_MATERIAL FOR THE TASK:_
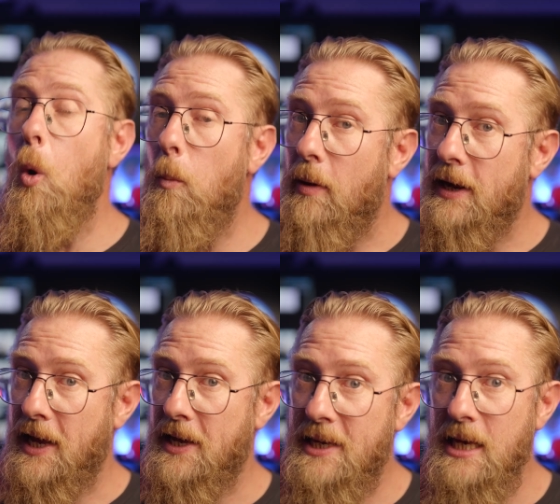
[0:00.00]
OPA
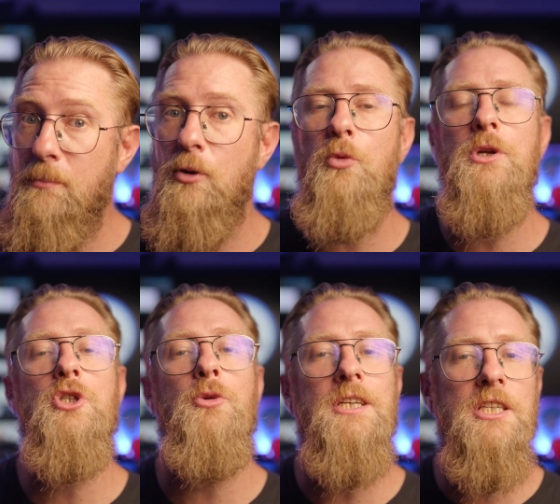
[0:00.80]
Gatekeeper,
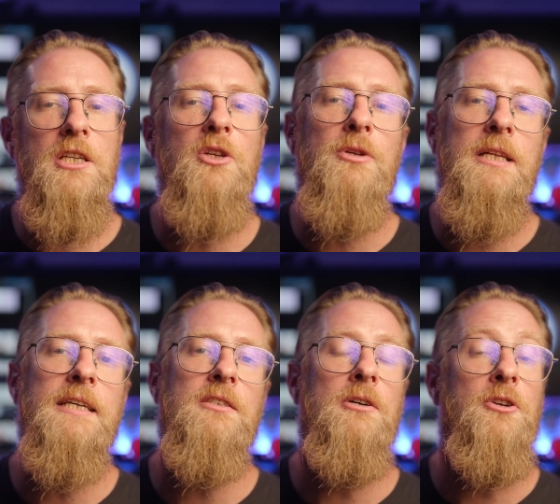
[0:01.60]
which traditionally
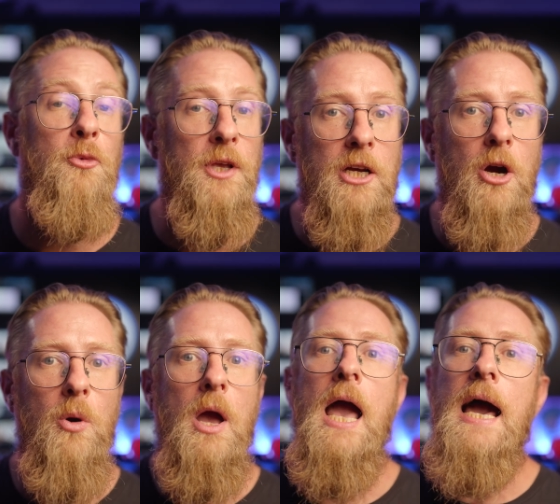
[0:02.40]
relies on
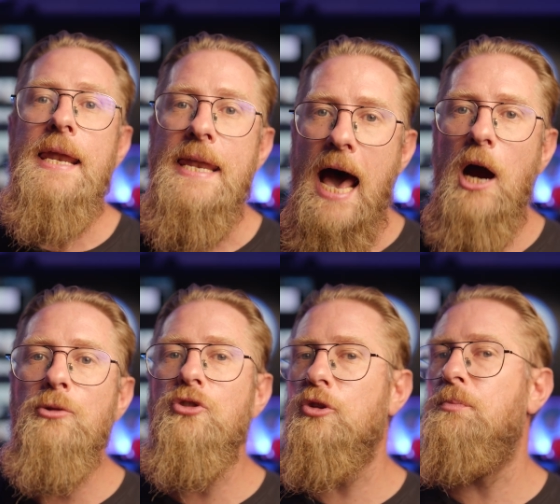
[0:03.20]
Rego,
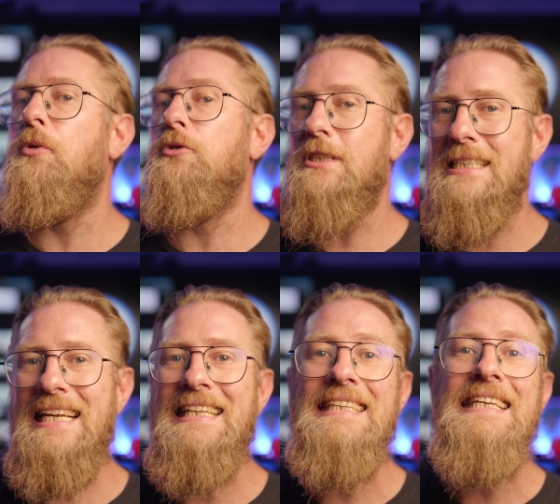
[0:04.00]
now supports
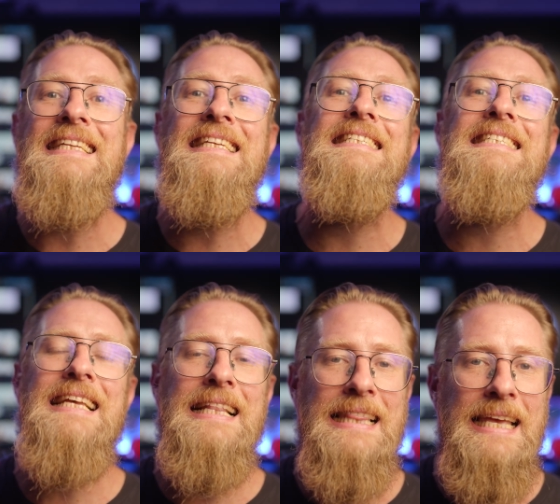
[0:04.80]
CEL in
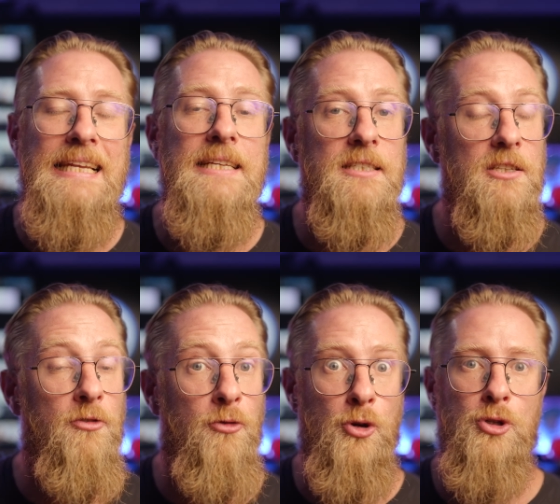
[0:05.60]
its latest
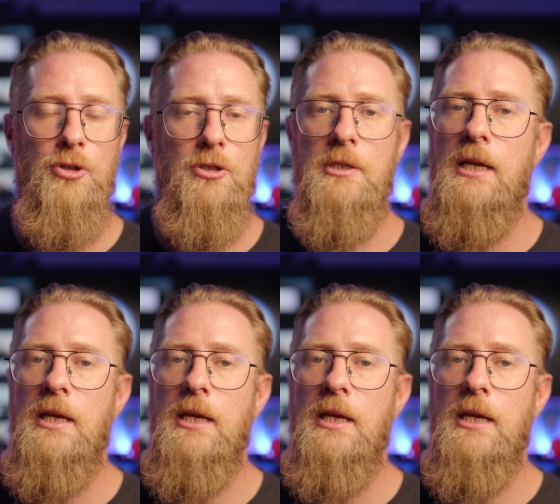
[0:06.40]
versions.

_WHAT YOU HAVE TO DO:_ The response should consist of the entries above, given again exactly and free of pictures.

_RESULT OF THIS EXERCISE:_
[0:00.00]
OPA
[0:00.80]
Gatekeeper,
[0:01.60]
which traditionally
[0:02.40]
relies on
[0:03.20]
Rego,
[0:04.00]
now supports
[0:04.80]
CEL in
[0:05.60]
its latest
[0:06.40]
versions.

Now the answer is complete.